Последнюю фразу он закончил вопросительным тоном и посмотрел на Лафайета тоскливым взглядом.

— Леди Андрагорре? — пробормотал O'Лири. — Сведения?…

Герцог вздохнул.

— Хорошо. Допускаю, я вел себя некорректно и готов признать ошибку. Я был неправ, Ланцелот. Хотя вряд ли ты можешь упрекнуть меня, если вспомнишь историю с тухлым яйцом и бутылкой чернил! И тем не менее, я согласен помириться. Я даже извинюсь, хотя это против моих правил. Теперь ты согласен поговорить со мной, как джентльмен с джентльменом?

— Э-э-э- давайте мириться, — ответил Лафайет, лихорадочно думая, как бы чего не ляпнуть. — Но камера для пыток — неподходящее место для дружеской беседы.

Герцог хмыкнул и, секунду подумав, громко позвал Стонруба.

— Проследи, чтобы этого дворянина освободили, помыли, накормили, одели, согласно его положению в обществе, и привели в мои апартаменты через полчаса, — приказал он и, бросив на Лафайета угрожающий взгляд, добавил: — И никаких исчезновений, Ланцелот.

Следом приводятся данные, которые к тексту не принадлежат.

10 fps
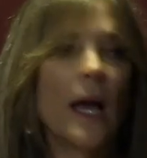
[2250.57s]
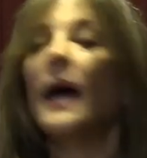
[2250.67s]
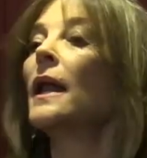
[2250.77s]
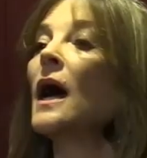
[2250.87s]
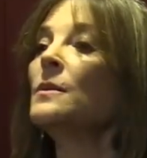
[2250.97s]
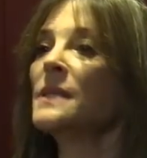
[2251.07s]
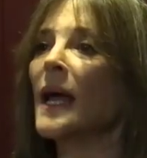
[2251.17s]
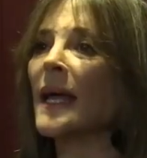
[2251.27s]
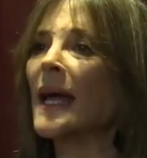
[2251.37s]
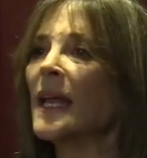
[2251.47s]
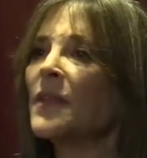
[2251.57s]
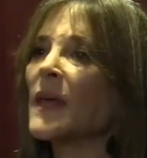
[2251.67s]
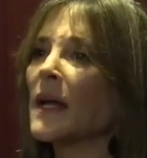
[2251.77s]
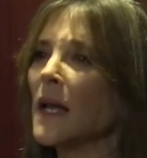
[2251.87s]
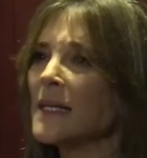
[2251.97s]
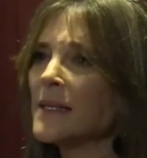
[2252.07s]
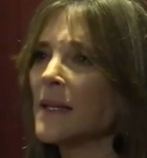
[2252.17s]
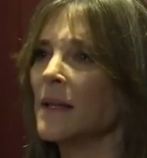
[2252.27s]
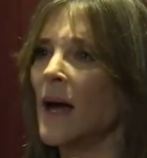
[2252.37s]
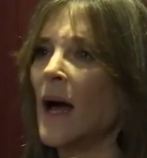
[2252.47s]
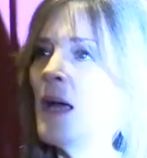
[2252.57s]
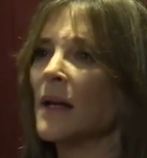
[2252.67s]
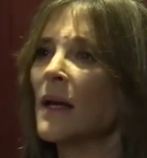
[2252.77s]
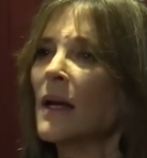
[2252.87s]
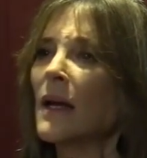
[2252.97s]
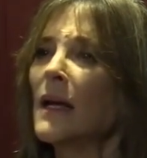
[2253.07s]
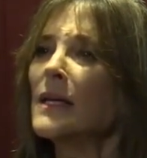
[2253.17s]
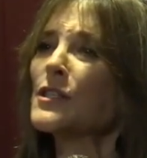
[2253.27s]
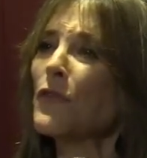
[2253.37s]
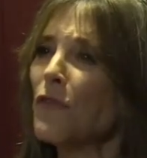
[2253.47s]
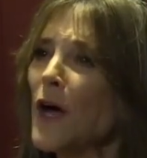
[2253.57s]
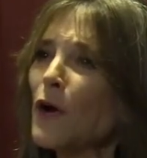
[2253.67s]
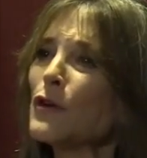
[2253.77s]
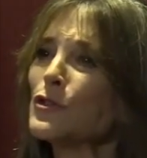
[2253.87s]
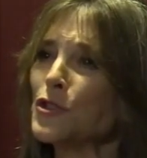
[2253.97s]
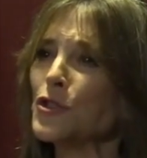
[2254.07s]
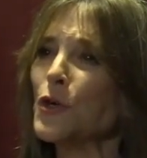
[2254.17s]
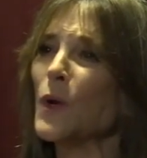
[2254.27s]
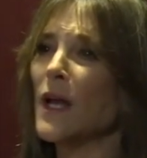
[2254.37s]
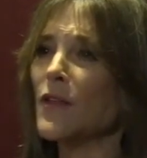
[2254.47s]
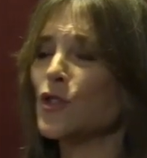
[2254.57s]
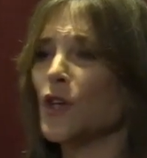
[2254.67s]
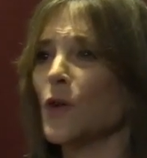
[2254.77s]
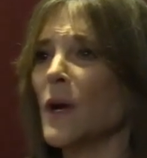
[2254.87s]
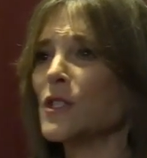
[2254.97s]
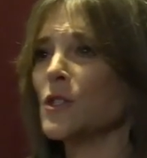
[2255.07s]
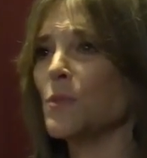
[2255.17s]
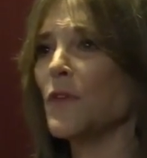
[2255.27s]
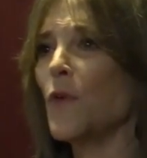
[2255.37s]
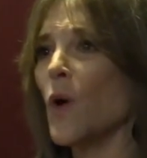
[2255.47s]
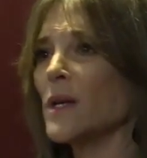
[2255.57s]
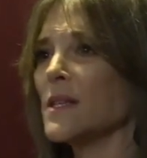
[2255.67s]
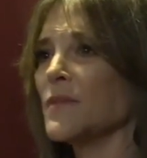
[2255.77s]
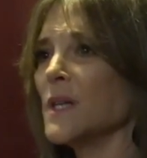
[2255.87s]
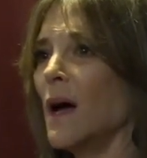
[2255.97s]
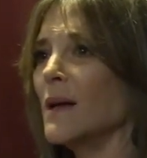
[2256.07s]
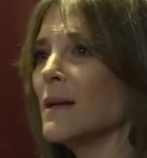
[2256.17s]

And I'm saying anything less than that is a failure to do what other generations before us have done.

— Ну вот, подфартило, — философски заметил Стонруб, глядя в спину герцога, закрывающего за собой дверь. — Жаль, не успел показать тебе несколько славных приемов, но все равно, приятно было познакомиться. До встречи, друг.

— Спасибо, — сказал Лафайет. — Послушай, Стонруб, что ты знаешь о леди Андрагорре?

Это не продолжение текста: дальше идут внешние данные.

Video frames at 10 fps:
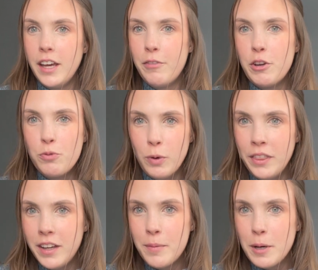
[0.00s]
If there's one
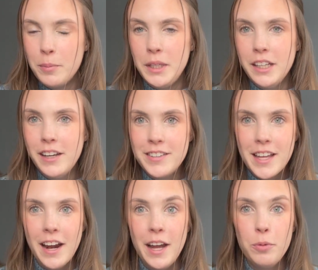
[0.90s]
thing about me, it's
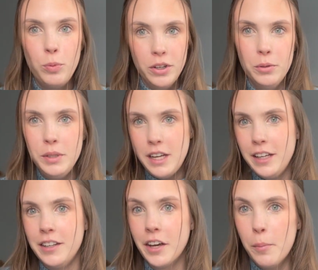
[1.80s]
that I will be
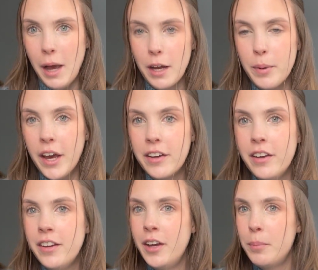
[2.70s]
taking a backpack.
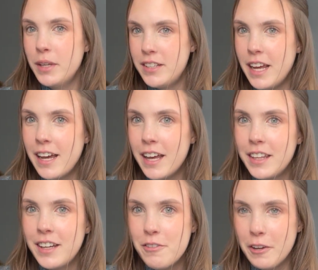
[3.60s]
But today I
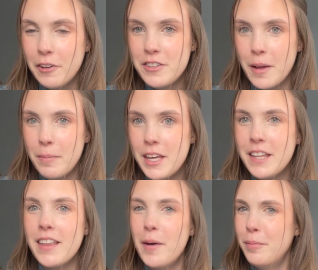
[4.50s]
think I found
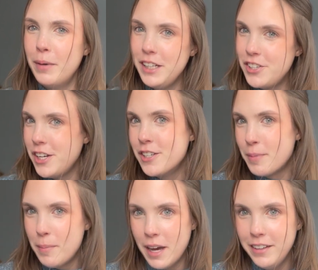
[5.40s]
something that might change
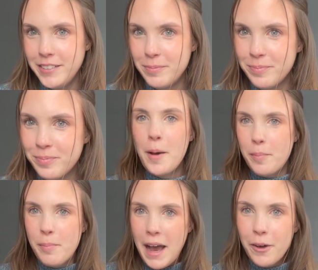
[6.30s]
my mind.
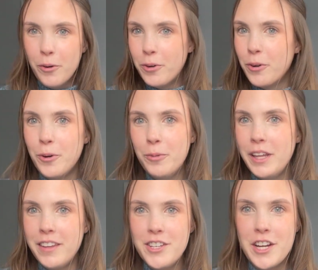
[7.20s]
My whole goal
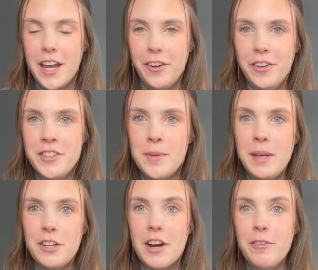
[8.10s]
with this channel is to
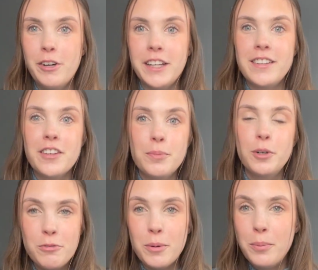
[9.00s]
make travel
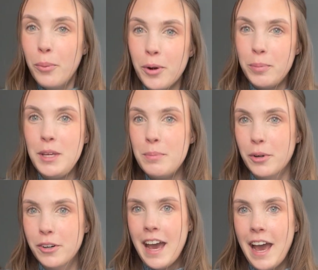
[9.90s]
accessible for more
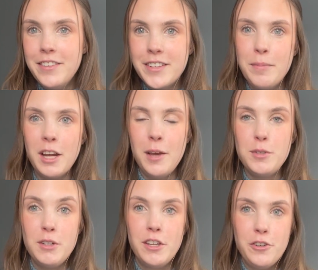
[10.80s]
people. And sometimes
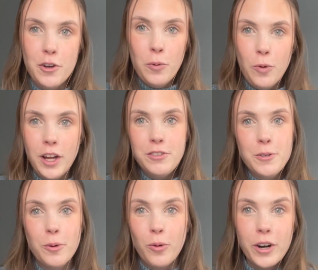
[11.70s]
you either don't want
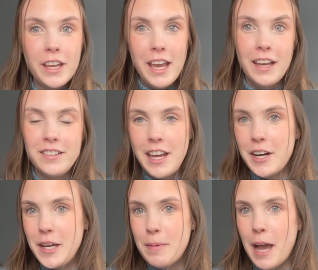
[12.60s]
to or can't
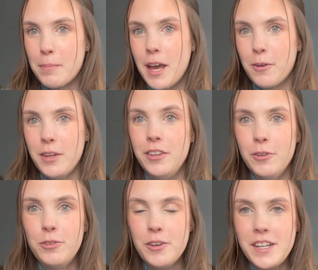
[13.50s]
carry a backpack with you.
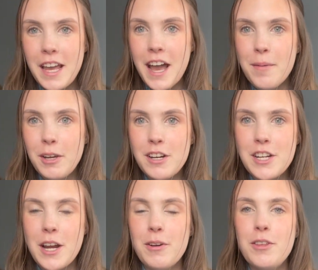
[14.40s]
So today I'm here to
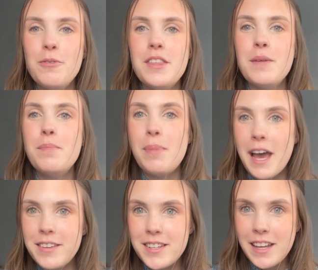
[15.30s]
share with you the
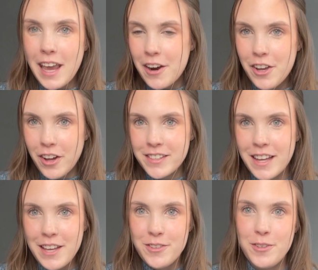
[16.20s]
best carry-on
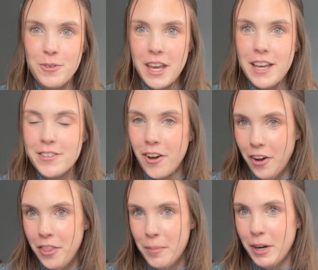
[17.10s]
size suitcase
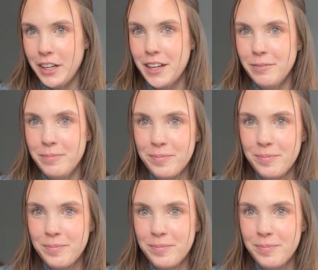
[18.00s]
on the market.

— Не больше других. Она — самая богатая и самая красивая леди на всем Меланже, а страсть герцога к ней горит как огонь в Чикаго.

— Ты слышал о чикагском пожаре?

— Конечно. Пивнушка. Сгорела на прошлой неделе. А что?

— Ладно, неважно. Ты говоришь?…

— Увы! Его светлости никогда не удается близко познакомиться с Ее светлостью.

— Почему?

Стонруб ухмыльнулся и игриво ткнул Лафайета локтем в бок.

— Потому что у нее есть другой. Это все знают.

— Другой?

O'Лири почувствовал, что его сердце подпрыгнуло до горла, ушло в пятки и вернулось на прежнее место.